In accordance with the truth I repeat what I have said in the witness stand, that I had a general knowledge of experiments on human beings. I can no longer say when and on what particular opportunity I gained that knowledge. But this fact alone does not deserve death, because I never had the feeling that I had participated in such crimes by my activity in the Personal Referat.
Such a knowing participation demands that the personal referent knows the contents and the import of Himmler's letters, orders, etc. and passes them on in spite of his knowledge of the contents and their import. I just said that appearances are against me, but I believe I did prove that I did not possess that knowledge. I pray the Tribunal to follow the line of this evidence and, I think, this is not asking too much since the experience of everyday life speaks in my favor.

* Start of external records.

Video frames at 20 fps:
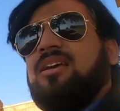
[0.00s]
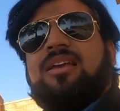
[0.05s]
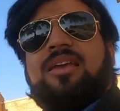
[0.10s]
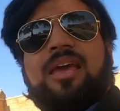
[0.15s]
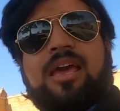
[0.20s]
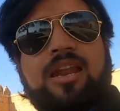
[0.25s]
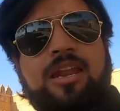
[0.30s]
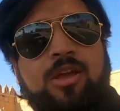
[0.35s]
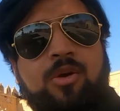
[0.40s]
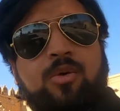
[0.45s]

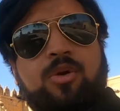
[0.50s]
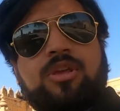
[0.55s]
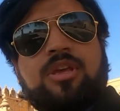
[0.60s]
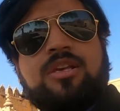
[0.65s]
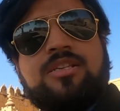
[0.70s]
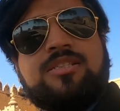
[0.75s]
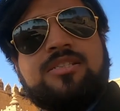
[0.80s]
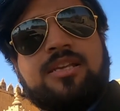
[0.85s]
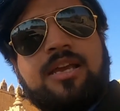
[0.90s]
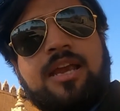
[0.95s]
कहने को
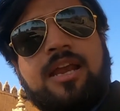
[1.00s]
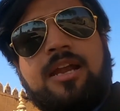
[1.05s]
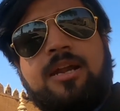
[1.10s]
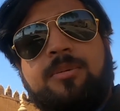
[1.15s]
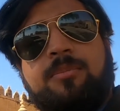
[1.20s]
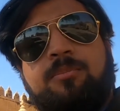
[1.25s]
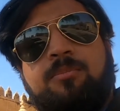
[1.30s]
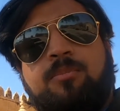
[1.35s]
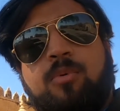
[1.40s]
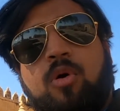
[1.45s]
ये
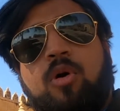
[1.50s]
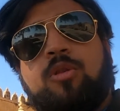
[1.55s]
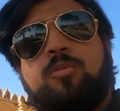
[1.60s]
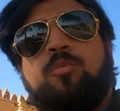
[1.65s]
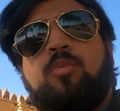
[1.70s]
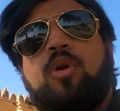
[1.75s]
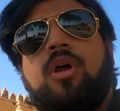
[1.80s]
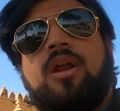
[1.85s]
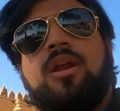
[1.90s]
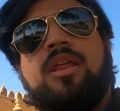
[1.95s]
साइट बहुत
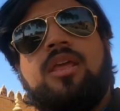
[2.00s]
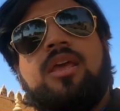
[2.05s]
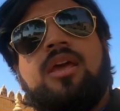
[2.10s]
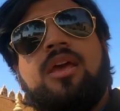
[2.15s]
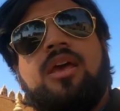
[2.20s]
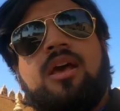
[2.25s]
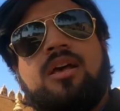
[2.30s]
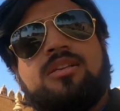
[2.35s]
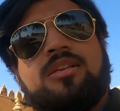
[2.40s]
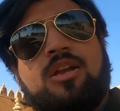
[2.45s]
पुरानी
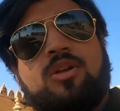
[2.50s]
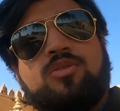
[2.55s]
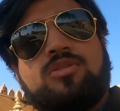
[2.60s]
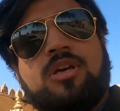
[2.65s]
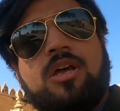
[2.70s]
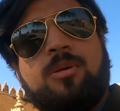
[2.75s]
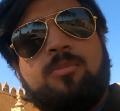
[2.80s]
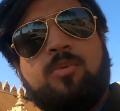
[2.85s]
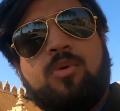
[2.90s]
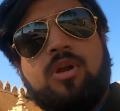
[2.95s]
है हज़ारों
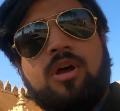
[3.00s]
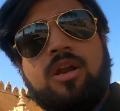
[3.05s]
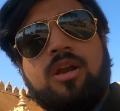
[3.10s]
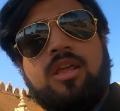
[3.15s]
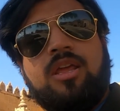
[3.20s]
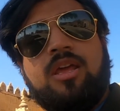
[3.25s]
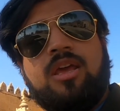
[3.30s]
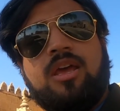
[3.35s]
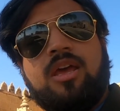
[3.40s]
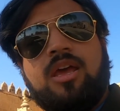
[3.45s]
साल
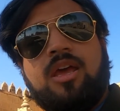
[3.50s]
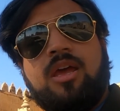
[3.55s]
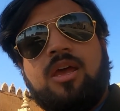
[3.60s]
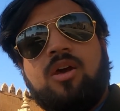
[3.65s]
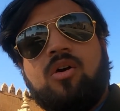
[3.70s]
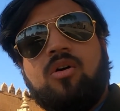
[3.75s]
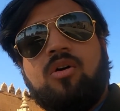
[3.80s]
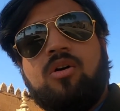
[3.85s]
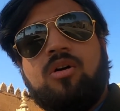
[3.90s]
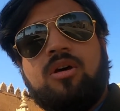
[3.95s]
पुरानी है
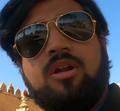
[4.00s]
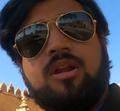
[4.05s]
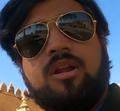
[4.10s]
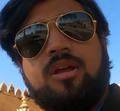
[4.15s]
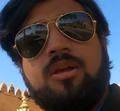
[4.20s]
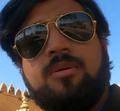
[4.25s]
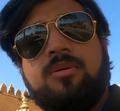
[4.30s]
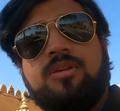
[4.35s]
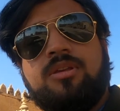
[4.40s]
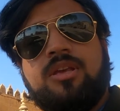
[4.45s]
और
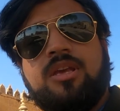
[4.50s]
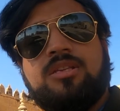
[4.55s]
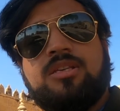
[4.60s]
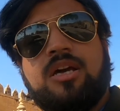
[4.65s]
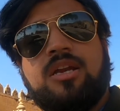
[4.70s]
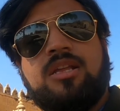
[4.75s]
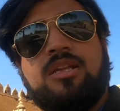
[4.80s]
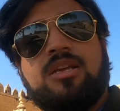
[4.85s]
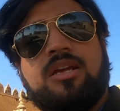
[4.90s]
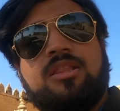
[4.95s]
ये
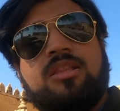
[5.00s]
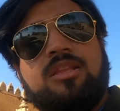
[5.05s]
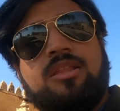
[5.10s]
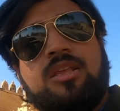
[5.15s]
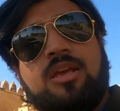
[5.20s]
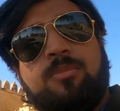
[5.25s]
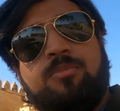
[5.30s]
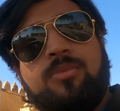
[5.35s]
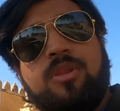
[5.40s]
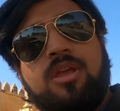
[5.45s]
जानी जाती
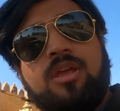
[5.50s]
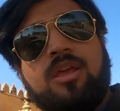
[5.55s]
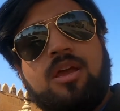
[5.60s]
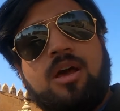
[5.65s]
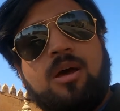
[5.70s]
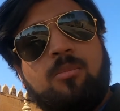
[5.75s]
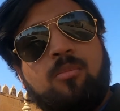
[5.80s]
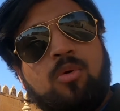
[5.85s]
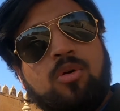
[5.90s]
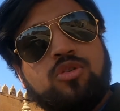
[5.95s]
थी अपने
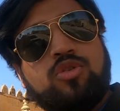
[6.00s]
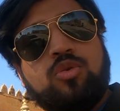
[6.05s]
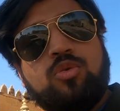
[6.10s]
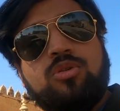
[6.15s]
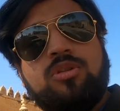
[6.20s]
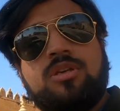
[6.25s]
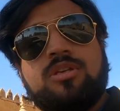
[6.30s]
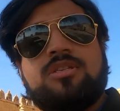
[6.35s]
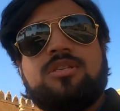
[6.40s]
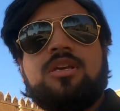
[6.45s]
यहाँ
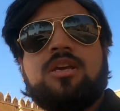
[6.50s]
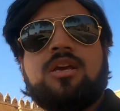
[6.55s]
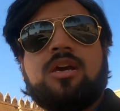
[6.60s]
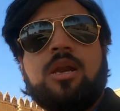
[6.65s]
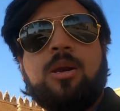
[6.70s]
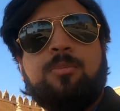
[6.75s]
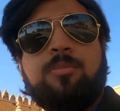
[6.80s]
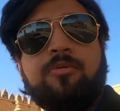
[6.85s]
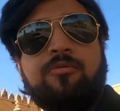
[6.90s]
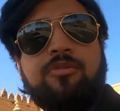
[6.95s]
मौजूद किसी
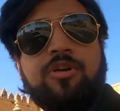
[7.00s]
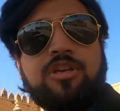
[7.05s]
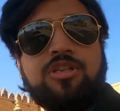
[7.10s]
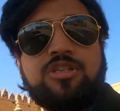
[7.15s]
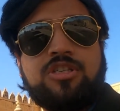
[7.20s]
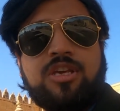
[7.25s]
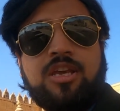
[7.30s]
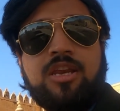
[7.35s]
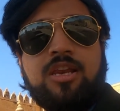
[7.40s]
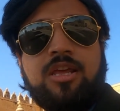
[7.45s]
कल्प
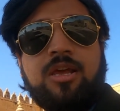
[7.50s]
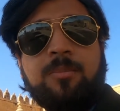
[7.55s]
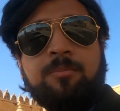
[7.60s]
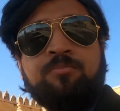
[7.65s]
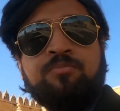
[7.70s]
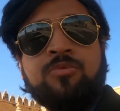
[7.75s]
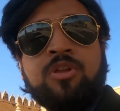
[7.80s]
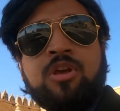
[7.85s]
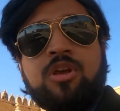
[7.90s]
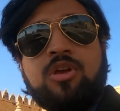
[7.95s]
वृक्ष के लिए
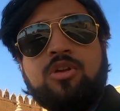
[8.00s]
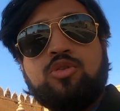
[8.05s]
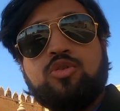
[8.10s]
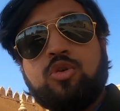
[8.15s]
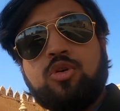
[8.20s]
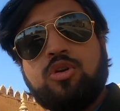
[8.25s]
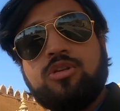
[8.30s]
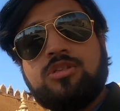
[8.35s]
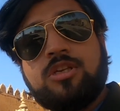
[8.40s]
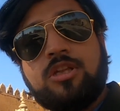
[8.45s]

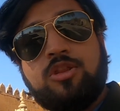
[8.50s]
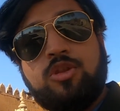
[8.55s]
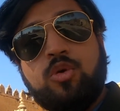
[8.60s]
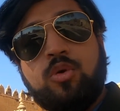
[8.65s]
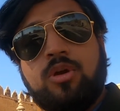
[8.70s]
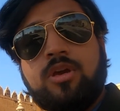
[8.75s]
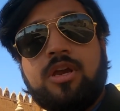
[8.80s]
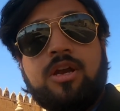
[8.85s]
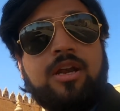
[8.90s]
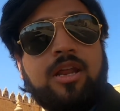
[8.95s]
जो कि
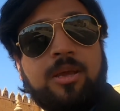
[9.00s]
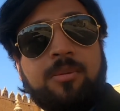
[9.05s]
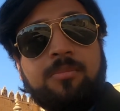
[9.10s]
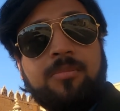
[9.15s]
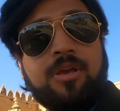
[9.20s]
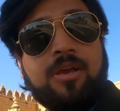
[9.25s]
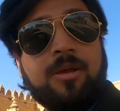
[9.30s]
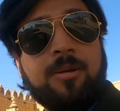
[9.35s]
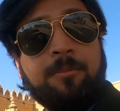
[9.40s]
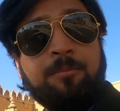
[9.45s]
सतयुग के टाइम
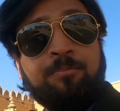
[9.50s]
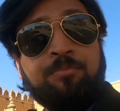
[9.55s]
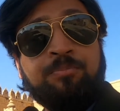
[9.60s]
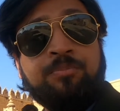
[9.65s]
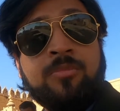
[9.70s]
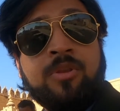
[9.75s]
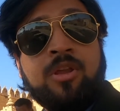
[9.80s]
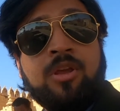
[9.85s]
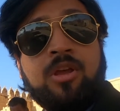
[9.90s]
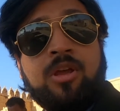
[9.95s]
के
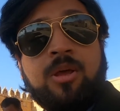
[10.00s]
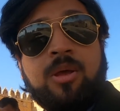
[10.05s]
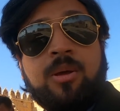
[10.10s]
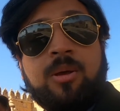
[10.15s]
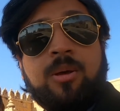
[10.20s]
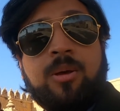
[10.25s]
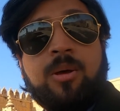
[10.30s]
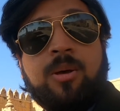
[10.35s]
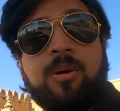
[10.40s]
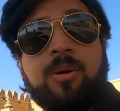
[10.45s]

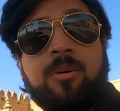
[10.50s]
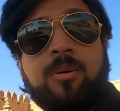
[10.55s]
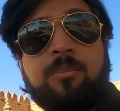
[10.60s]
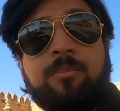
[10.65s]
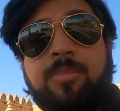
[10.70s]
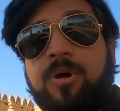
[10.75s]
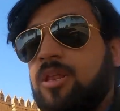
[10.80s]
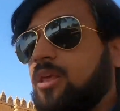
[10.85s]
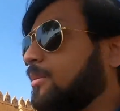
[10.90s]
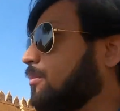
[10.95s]

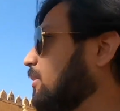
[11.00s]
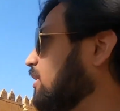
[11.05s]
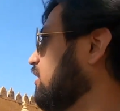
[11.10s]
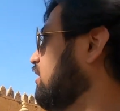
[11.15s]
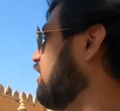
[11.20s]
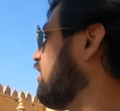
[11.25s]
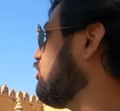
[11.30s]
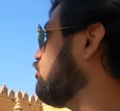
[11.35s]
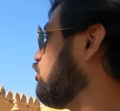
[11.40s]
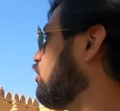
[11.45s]
हैं और ये
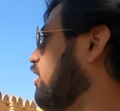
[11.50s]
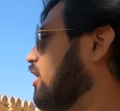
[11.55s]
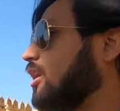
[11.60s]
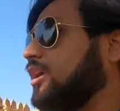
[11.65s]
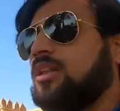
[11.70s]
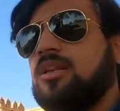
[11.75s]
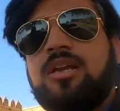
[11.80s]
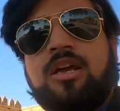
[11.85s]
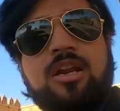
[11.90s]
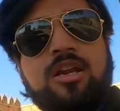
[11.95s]
मंदिर जो है
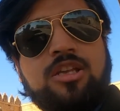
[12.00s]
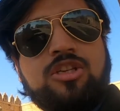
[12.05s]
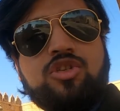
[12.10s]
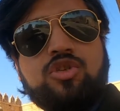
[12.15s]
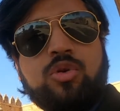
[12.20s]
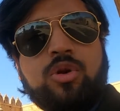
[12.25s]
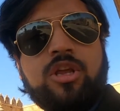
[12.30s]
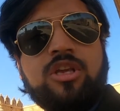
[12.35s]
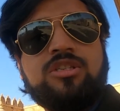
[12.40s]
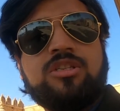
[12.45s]
इनका
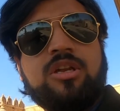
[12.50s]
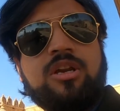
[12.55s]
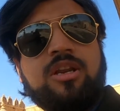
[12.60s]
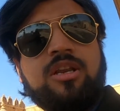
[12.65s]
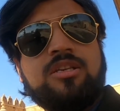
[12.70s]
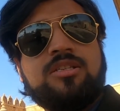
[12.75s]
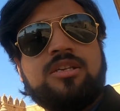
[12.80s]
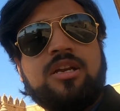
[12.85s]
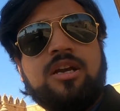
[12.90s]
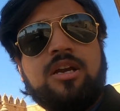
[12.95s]
रिस्टोरेशन
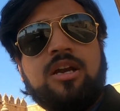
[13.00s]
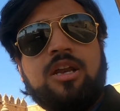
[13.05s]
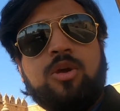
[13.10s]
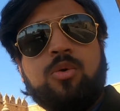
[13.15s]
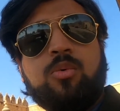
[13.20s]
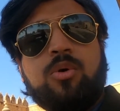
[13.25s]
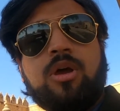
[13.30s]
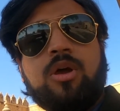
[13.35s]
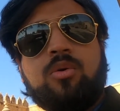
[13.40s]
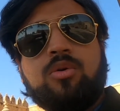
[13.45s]
रिसेंटली
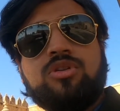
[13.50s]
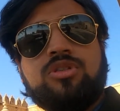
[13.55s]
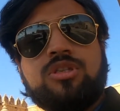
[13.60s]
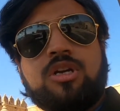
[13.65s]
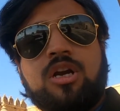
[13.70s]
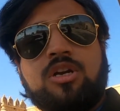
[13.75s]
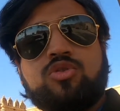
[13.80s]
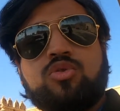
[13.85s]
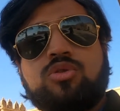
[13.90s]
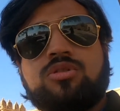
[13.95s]
हुआ है कुछ
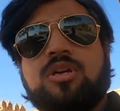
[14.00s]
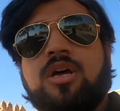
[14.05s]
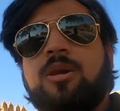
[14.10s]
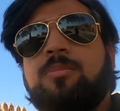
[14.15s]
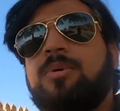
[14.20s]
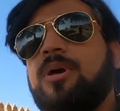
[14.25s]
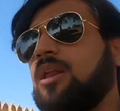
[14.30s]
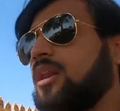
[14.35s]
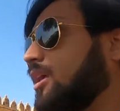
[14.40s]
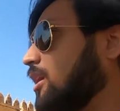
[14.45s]
400 साल
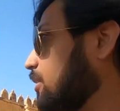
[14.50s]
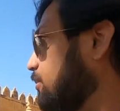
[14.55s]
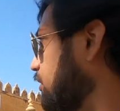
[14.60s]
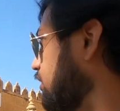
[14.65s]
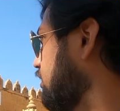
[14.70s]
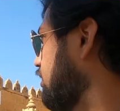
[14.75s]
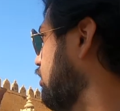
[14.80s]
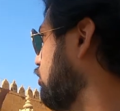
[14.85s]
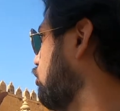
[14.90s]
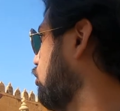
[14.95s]
पहले ये
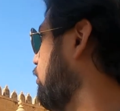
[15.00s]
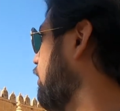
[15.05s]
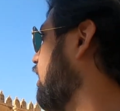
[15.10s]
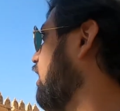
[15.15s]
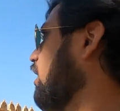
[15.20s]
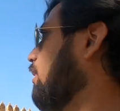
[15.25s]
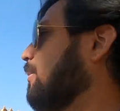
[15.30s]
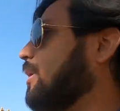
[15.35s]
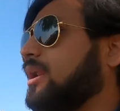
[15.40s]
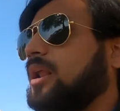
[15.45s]
मंदिर
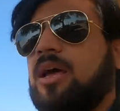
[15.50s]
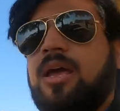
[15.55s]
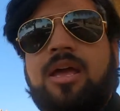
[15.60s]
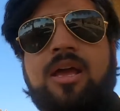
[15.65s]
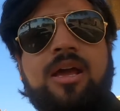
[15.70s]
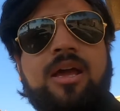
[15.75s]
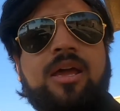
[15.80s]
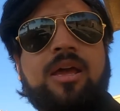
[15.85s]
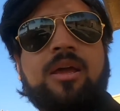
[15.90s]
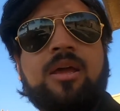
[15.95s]
दोबारा
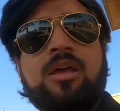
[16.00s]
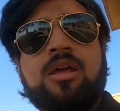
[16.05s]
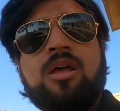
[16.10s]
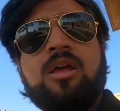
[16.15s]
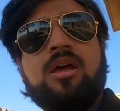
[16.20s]
बनाए गए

The various affidavits which I have submitted and which were the subject of excited argument have found their explanation. In some points I have learned and I have tried to correct my mistakes. I did not want to speak an untruth knowingly which might be detrimental or favorable to a third person. I ask the Tribunal not to forget that I was in a very low general condition when I signed these affidavits. Only a few months previously I weighed only forty-four kilograms; consequently my mental power was reduced to a minimum.
During my activities which stretched over many years I exclusively acted on the express orders of Himmler without ever making a decision on my own initiative. I may take it that this fact has fully been proved.
The question what attitude I should have assumed had I known the details of inhuman experiments I can only answer in a hypothetical way. Had I had only a rough knowledge, as I have it today, I would have resisted to pass on such an order by virtue of my general view on questions of humanity.
Since, however, I did not have that knowledge it could not come to any resistance on my part. I asked to take into consideration that during all those years, I regarded matters which were in my field from my own point of view, and tried to live up to my own ideals. I saw my duty in carrying out my task faithfully and in the conduct of a clean, personal life.
I also intended to make sure that I would not cause any damage to any human being, but to try to understand the situation of a person in need of help, and then to help in a manner as I would have wished to be helped or treated if I was in his position.
I would remind you of the statement of the witness Meine, on page 4919 of the German translation of the 21 March 1947, about the fact that my signatures are on the documents which have been submitted by the prosecution. That fact has moved me deeply because my entire view of humanity and the principles of humanity is quite opposed to that. What I understand by humanity, also applies and begins to apply to the details of life.
In spite of my good intentions, and that I say in answer to a question put in the beginning — in spite of my good intentions I was drawn into a guilt — I see it as a guilt, into which human beings can be involved by tragic circumstances without any intention on their part, but to recognize this guilt was sufficient to upset me deeply.